Deux entreprises belges répondent à ce besoin. La société bruxelloise Resortecs a inventé un fil à coudre fusible, grâce auquel les accessoires des vêtements se désagrègent à haute température. Le constructeur de machines ouest-flandrien Valvan a construit une installation, le Trimclean, qui découpe les vêtements mis au rebut et les filtre automatiquement selon les éléments contenant des accessoires. Vincent Siau a trouvé une solution alternative auprès de l’entreprise canadienne de recyclage chimique Sixone. Contrairement à d’autres recycleurs, Sixone peut traiter des vêtements avec fermetures éclair et boutons. “Tout peut aller ensemble dans le réacteur. C’est un gamechanger“, sourit le directeur d’Alsico.

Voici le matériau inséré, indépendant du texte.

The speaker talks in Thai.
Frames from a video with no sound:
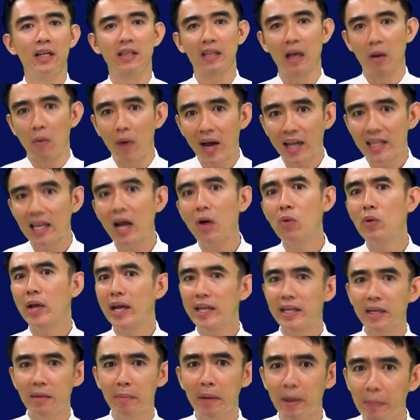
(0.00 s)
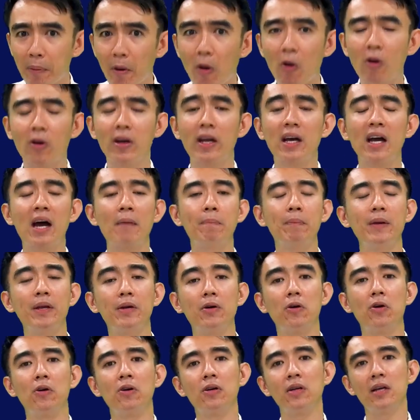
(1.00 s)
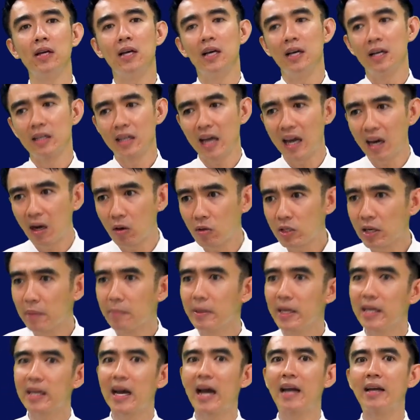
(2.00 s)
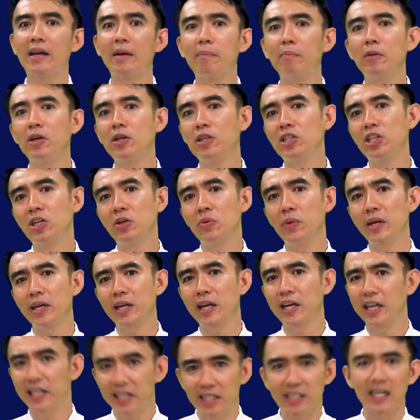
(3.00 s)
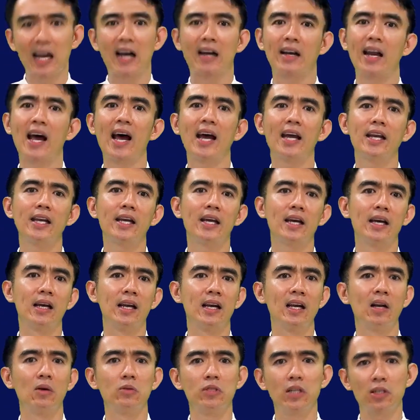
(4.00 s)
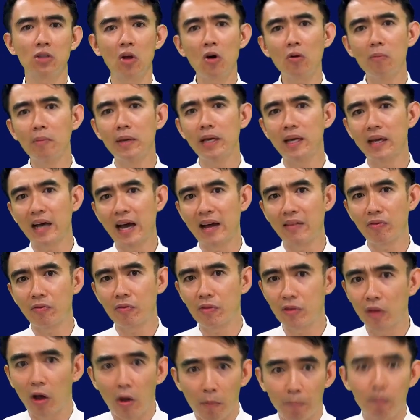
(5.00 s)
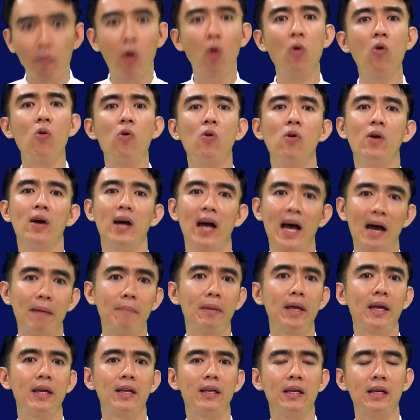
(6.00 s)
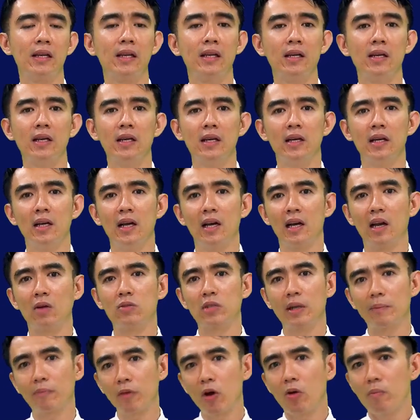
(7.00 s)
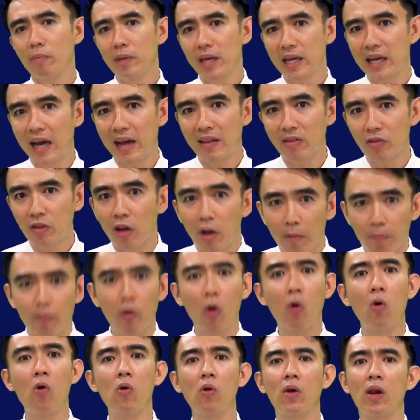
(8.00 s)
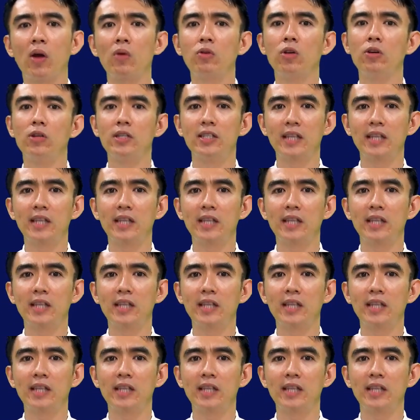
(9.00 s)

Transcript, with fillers: แต่ว่าเท่านั้นยังไม่พอนะครับพี่น้องถ้าเราจะมีการดำเนินชีวิตคริสตจักรได้เนี่ยเราจะต้องมีการเติบโตอาเมนเราจำต้องมีการเติบโตเราถึง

“L’industrie européenne se plaint souvent d’un manque de matières premières propres, conclut-il. Mais ce n’est pas vrai, parce que nous sommes le plus grand marché de consommation. Notre montagne de déchets est notre matière première.” Pour le textile, il voit beaucoup d’opportunités : “La plupart du polyester recyclé est actuellement fabriqué à partir de bouteilles PET. Mais si vous regardez les objectifs de recyclage d’acteurs comme Coca-Cola et Procter & Gamble, alors vous savez qu’à l’avenir, il ne restera plus de bouteilles PET pour encore fabriquer des tee-shirts.”

“Pour le nouveau polyester, nous dépendons de l’Asie, déclare Vincent Siau. Non seulement de la Chine, mais aussi de pays comme le Vietnam, la Corée du Sud et le Pakistan.” C’est précisément pour cette raison qu’il considère le recyclage du polyester en nouveau polyester comme l’avenir. “Cela nous donne une position plus forte que si la matière première se trouvait dans une région lointaine. Ainsi, nous dépendons moins de l’étranger, mais nous fabriquons nos vêtements nous-mêmes.”

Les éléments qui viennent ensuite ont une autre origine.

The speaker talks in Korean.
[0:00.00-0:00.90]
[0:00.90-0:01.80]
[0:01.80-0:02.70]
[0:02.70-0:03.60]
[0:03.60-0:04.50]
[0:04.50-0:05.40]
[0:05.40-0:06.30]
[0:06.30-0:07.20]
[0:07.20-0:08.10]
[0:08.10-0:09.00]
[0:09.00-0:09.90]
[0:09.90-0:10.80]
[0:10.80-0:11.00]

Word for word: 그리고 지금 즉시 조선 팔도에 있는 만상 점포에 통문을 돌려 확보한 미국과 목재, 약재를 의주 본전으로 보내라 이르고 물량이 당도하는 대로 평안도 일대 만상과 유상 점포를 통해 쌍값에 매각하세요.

Le secteur belge des vêtements de travail veut recycler davantage


Alsico

Febelsafe, l’organisation faîtière des producteurs belges de vêtements de protection, constate que les fabricants veulent recycler davantage. “Beaucoup d’entreprises sont toutefois encore en recherche, déclare le secrétaire général sortant Gwin Steenhoudt. Il est souvent question de downcycling – des petits sacs sont par exemple fabriqués à partir de vêtements haute visibilité. Gwin Steenhoudt salue un projet comme Doctor Green mené par l’entreprise textile flandrienne orientale Utexbel ou encore la collaboration entre Resortecs et des fabricants comme Sioen.

Utexbel collecte des uniformes hospitaliers. Elle en file de nouveaux fils, qui sont réutilisés pour des vêtements dans le secteur des soins. Sioen intègre le fil à coudre fusible de Resortecs dans une partie de ses textiles. “Pas dans tout, parce que toutes les compositions textiles ne peuvent pas encore être recyclées, explique le directeur technique Ivan Deceuninck. Un vêtement dure environ quatre ans. Si nous sommes certains que le textile ne recevra pas de seconde vie plus tard, nous n’y intégrons pas de fil à coudre afin de pouvoir le revaloriser.”